*** Entries provided ***

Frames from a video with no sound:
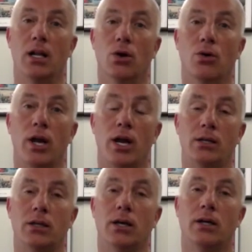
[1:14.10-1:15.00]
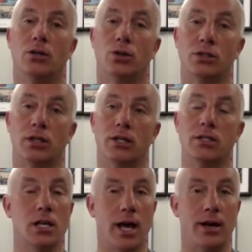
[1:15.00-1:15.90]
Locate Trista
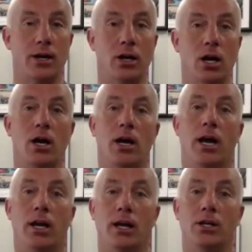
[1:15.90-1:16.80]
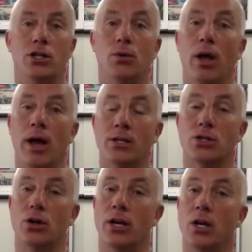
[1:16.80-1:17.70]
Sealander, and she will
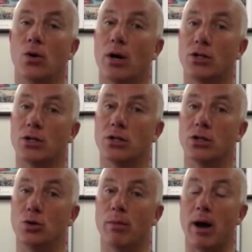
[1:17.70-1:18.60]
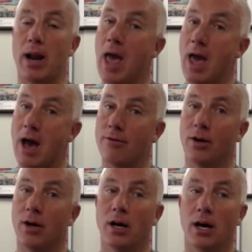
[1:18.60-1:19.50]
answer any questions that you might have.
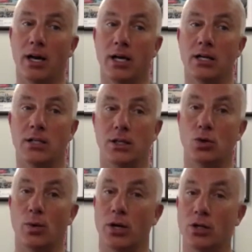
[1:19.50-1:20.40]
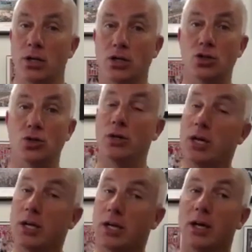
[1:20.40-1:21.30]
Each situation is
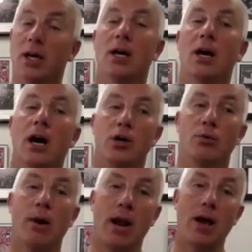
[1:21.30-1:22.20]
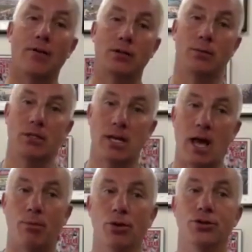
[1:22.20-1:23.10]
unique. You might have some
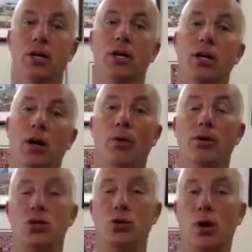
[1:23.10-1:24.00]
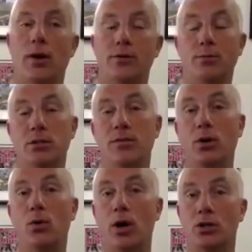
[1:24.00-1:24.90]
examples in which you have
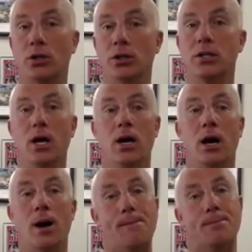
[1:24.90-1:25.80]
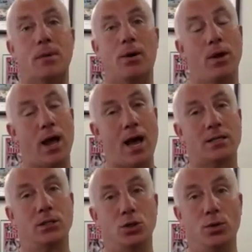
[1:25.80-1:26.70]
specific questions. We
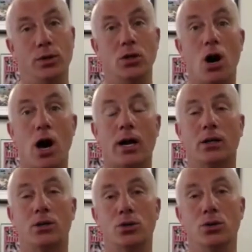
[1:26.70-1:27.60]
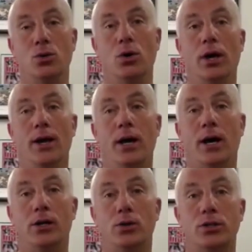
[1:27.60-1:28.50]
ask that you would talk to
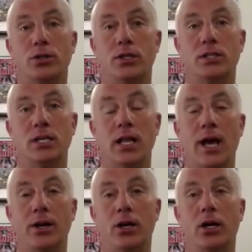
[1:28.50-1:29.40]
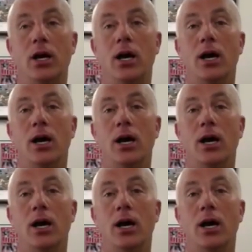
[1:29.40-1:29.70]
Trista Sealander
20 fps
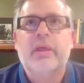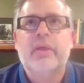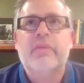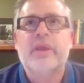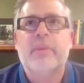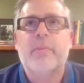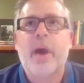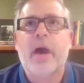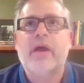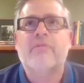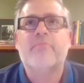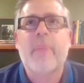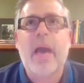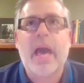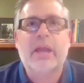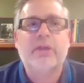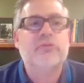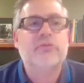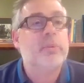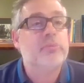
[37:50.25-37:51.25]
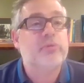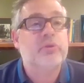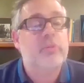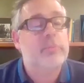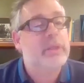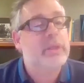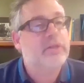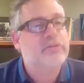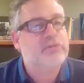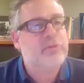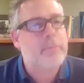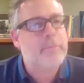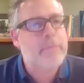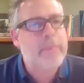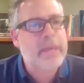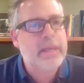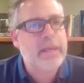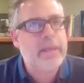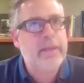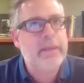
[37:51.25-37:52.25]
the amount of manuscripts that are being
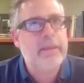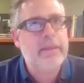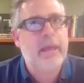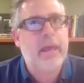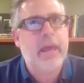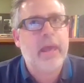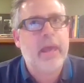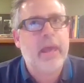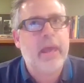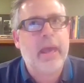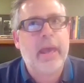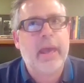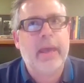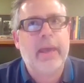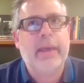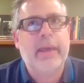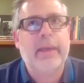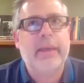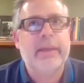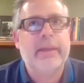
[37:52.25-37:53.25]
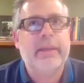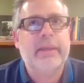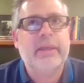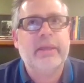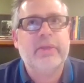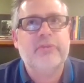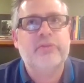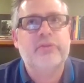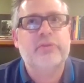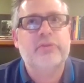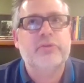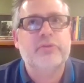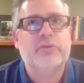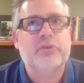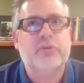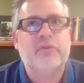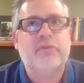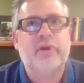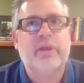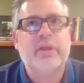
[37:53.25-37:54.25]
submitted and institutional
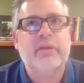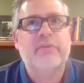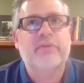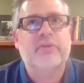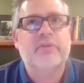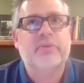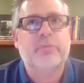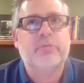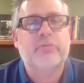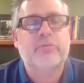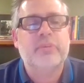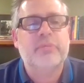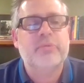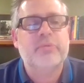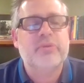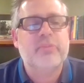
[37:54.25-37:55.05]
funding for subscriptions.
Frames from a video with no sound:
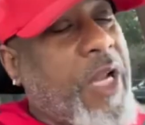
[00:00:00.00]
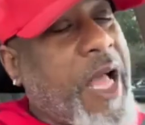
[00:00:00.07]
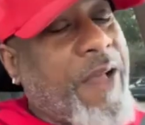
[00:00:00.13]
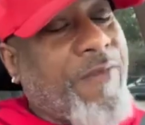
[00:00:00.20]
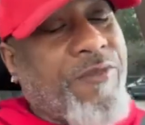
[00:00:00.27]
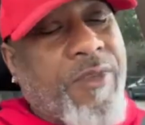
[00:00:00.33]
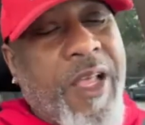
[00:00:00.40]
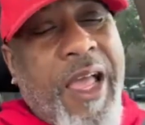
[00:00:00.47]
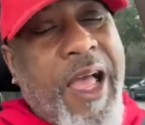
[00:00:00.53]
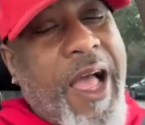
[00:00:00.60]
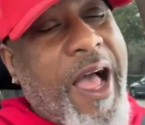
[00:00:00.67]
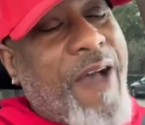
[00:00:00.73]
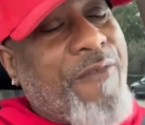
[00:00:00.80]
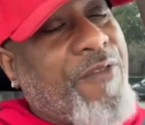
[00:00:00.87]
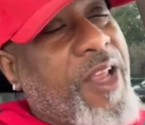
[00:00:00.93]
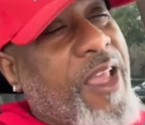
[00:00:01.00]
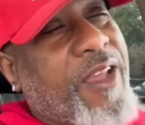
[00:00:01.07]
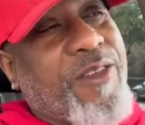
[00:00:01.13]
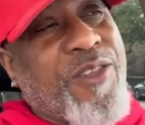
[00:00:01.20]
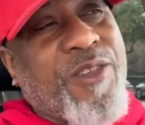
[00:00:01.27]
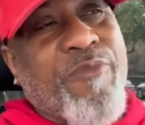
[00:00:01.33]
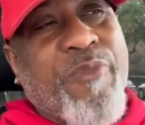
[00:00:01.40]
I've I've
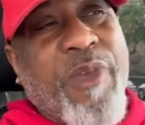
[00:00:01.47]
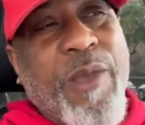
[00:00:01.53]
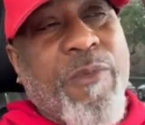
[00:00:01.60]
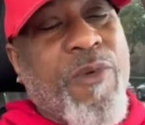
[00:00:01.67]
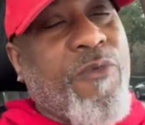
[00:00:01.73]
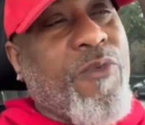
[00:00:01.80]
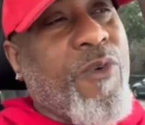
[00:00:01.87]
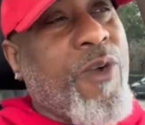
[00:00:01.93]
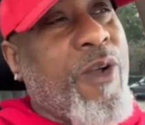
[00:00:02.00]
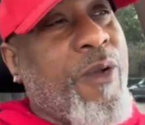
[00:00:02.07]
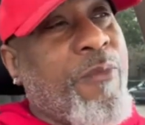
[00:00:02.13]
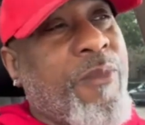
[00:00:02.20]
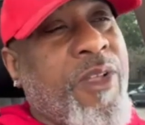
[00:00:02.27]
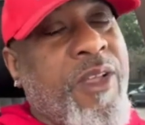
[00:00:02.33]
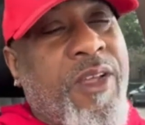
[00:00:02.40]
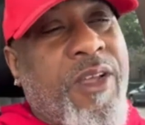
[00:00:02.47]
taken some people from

*** End of Entries provided ***

Required work: Images stay out, but the rest of the records must be retyped exactly.

Result of this task:
Frames from a video with no sound:
[1:14.10-1:15.00]
[1:15.00-1:15.90]
Locate Trista
[1:15.90-1:16.80]
[1:16.80-1:17.70]
Sealander, and she will
[1:17.70-1:18.60]
[1:18.60-1:19.50]
answer any questions that you might have.
[1:19.50-1:20.40]
[1:20.40-1:21.30]
Each situation is
[1:21.30-1:22.20]
[1:22.20-1:23.10]
unique. You might have some
[1:23.10-1:24.00]
[1:24.00-1:24.90]
examples in which you have
[1:24.90-1:25.80]
[1:25.80-1:26.70]
specific questions. We
[1:26.70-1:27.60]
[1:27.60-1:28.50]
ask that you would talk to
[1:28.50-1:29.40]
[1:29.40-1:29.70]
Trista Sealander
20 fps
[37:50.25-37:51.25]
[37:51.25-37:52.25]
the amount of manuscripts that are being
[37:52.25-37:53.25]
[37:53.25-37:54.25]
submitted and institutional
[37:54.25-37:55.05]
funding for subscriptions.
Frames from a video with no sound:
[00:00:00.00]
[00:00:00.07]
[00:00:00.13]
[00:00:00.20]
[00:00:00.27]
[00:00:00.33]
[00:00:00.40]
[00:00:00.47]
[00:00:00.53]
[00:00:00.60]
[00:00:00.67]
[00:00:00.73]
[00:00:00.80]
[00:00:00.87]
[00:00:00.93]
[00:00:01.00]
[00:00:01.07]
[00:00:01.13]
[00:00:01.20]
[00:00:01.27]
[00:00:01.33]
[00:00:01.40]
I've I've
[00:00:01.47]
[00:00:01.53]
[00:00:01.60]
[00:00:01.67]
[00:00:01.73]
[00:00:01.80]
[00:00:01.87]
[00:00:01.93]
[00:00:02.00]
[00:00:02.07]
[00:00:02.13]
[00:00:02.20]
[00:00:02.27]
[00:00:02.33]
[00:00:02.40]
[00:00:02.47]
taken some people from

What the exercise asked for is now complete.